In re Smith-Douglass, Inc.

ORDER

BRITT, Chief Judge.

This matter is before the court on appel-lees’ joint motion to dismiss the appeal of *551the bankruptcy court’s order authorizing the abandonment of certain property. The matter has been fully briefed and is now ripe for ruling.

On 11 March 1983 Smith-Douglass, Inc., (Smith-Douglass) filed a petition for relief under Chapter 11 of the United States Bankruptcy Code, 11 U.S.C. §§ 101 et seq., in the United States Bankruptcy Court for the Eastern District of North Carolina. On 5 March 1986 Smith-Douglass, acting as debtor in possession, filed a motion in the bankruptcy court to abandon certain property of the estate located in Illinois. On 4 September 1986 the bankruptcy court entered an order authorizing Smith-Douglass, as debtor in possession, to abandon the property. On 15 September 1986 Borden, Inc., (Borden) and Bernard Garrett (Garrett) filed a notice of appeal from the order of abandonment with this court. On 25 September 1986 the State of Illinois filed a similar appeal. Borden also made a motion with the bankruptcy court for a stay of the abandonment order pending the appeal to this court. On 19 September 1986 the bankruptcy court denied the motion for a stay.

The appellees, Gregory Crampton (Trustee) and Wells Fargo Business Credit, now ask this court to dismiss the appeals for mootness. They contend that an abandonment order becomes final unless the order is overturned or a stay is entered within ten days of the order. The appel-lees argue that since the appellants failed to obtain a stay or reversal within ten days of the order, the court is now barred from granting the requested relief and the case is therefore moot.

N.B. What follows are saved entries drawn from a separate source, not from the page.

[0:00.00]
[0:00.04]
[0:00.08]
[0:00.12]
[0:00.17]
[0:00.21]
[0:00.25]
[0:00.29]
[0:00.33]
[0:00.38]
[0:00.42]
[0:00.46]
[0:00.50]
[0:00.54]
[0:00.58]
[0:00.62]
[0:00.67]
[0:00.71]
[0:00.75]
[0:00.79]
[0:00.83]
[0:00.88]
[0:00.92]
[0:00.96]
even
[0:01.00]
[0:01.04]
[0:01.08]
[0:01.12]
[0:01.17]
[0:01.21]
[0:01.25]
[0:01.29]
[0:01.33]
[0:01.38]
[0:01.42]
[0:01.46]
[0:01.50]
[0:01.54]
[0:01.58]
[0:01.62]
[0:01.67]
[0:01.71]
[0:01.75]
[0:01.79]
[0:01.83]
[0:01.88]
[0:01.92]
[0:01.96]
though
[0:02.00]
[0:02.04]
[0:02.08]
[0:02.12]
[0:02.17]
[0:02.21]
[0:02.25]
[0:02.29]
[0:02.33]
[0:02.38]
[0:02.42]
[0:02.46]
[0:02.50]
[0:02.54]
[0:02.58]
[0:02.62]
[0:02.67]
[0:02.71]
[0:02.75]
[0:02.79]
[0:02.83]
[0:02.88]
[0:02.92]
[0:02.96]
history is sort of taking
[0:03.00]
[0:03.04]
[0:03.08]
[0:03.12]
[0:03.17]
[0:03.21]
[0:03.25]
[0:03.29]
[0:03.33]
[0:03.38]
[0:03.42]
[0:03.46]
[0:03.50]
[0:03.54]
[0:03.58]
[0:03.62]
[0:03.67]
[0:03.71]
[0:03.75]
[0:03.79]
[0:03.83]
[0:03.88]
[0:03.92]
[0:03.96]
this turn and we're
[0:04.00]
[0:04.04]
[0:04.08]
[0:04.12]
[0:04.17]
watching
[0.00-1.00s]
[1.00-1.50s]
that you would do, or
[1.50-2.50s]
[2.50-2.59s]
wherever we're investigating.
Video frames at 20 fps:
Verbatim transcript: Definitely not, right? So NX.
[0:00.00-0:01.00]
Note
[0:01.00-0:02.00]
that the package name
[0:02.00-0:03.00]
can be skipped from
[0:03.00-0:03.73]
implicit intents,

The appellant Borden argues that the case is not moot because the court has the power to order that the abandonment be set aside. Borden points out that in Midlantic National Bank v. New Jersey Department of Environmental Protection, 474 U.S. 494, 106 S.Ct. 755, 88 L.Ed.2d 859 (1986), the United States Supreme Court revoked a nonstayed abandonment order almost four years after the abandonment order was entered. Borden also argues that the appellees’ argument would lead to an impractical and unfair result. It would force bankruptcy courts and district courts to consider and rule upon a stay within a ten-day period. It would also prevent circuit courts of appeals or the United States Supreme Court from ever hearing an appeal of a nonstayed abandonment order. Borden contends that such a result would deprive parties of their right to appeal an order of the bankruptcy court.

The court agrees with the appellant Borden. The appellees have not cited a single case in which a court has held that an appeal of an abandonment order is rendered moot by the failure to obtain a stay within ten days. On the other hand, the United States Supreme Court has revoked a nonstayed abandonment order. This court must follow the Supreme Court’s precedent.

The appellees argue that this court should not consider the Supreme Court’s action binding on it because the question of mootness was not raised by the parties in the Midlantic case. This argument is not convincing. The question of mootness is always before a federal court. The Supreme Court has stated that the question of mootness must be resolved even though it is not raised by the parties because the issue implicates the court’s jurisdiction. St. Paul Fire & Marine Insurance Co. v. Barry, 438 U.S. 531, 537, 98 S.Ct. 2923, 2927, 57 L.Ed.2d 932 (1978). The Supreme Court’s failure to dismiss the Midlantic case on grounds of mootness is binding on this court. Accordingly, the appellees’ motion to dismiss is denied.